Mercredi l’agence Bloomberg affirmait que CGG jugeait cette offre trop basse mais poursuivait des négociations avec Technip. Le titre, qui a cédé plus de 40% depuis le début de l’année, bondit de 22% jeudi après-midi alors que les analystes se montrent plutôt sceptiques sur un éventuel rapprochement.
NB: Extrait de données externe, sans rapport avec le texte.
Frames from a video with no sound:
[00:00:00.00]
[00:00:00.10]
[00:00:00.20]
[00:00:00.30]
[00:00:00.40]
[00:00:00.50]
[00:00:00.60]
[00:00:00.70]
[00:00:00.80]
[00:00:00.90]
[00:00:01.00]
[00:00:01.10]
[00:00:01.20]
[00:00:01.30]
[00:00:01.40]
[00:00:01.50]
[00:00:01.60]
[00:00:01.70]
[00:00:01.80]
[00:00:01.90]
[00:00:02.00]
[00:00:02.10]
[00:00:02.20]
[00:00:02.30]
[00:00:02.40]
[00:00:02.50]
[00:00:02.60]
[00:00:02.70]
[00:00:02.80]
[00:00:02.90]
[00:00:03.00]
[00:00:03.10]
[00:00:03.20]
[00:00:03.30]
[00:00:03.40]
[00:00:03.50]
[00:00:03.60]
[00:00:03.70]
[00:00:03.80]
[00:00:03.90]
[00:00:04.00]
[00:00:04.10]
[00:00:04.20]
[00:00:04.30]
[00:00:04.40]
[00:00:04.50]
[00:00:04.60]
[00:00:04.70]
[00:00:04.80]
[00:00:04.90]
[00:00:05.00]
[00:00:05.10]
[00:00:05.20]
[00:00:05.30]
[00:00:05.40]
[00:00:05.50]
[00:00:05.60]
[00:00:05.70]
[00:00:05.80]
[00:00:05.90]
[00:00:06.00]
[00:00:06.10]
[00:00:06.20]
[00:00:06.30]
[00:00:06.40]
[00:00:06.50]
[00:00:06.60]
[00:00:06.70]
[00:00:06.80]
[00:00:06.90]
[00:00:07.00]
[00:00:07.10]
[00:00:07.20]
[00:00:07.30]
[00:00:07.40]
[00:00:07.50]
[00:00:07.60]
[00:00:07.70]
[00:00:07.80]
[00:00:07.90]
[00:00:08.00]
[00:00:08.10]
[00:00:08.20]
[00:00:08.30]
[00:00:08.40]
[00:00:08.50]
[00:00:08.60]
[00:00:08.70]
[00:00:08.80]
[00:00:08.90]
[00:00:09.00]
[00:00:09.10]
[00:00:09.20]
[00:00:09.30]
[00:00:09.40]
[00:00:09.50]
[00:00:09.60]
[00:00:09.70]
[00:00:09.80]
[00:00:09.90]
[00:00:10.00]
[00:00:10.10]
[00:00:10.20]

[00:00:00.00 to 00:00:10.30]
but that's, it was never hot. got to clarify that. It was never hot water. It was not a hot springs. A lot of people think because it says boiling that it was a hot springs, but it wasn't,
« Nous ne percevons pas de logique forte dans cette opération, avec peu de synergies entre les deux entreprises, qui évoluent dans des métiers différents », indique Goldman Sachs dans un commentaire adressé à ses clients. Dans son communiqué Technip précise qu'il souhaite intégrer les activités de réservoir et de traitement de données, ainsi que d'équipements sismiques de CGG, afin de décliner « une proposition de valeur unique pour l'industrie, en matière de technologie, ingénierie, équipements et gestion de projets, et ce, du réservoir jusqu'à l'ensemble du système de production ». En revanche il ne souhaite pas reprendre la flotte de bateaux et d’avions de CGG.

CGG est lourdement endetté (2,6 milliards de dollars à fin septembre) et a affiché une perte de 116 millions de dollars au troisième trimestre, autant d’éléments qui n’en font pas la proie idéale, affirme de son côté le cabinet Canaccord Genuity. L’opération ne serait relutive sur les bénéfices de Technip qu’à partir de 2017, selon lui. Dans un contexte de baisse des prix du pétrole et alors que les investissements des compagnies pétrolières reculent eux aussi, une telle opération semble risquée. La réaction du marché est elle aussi franchement négative, Technip perdant plus de 6% jeudi après-midi sur un CAC 40 en baisse de 1,1%.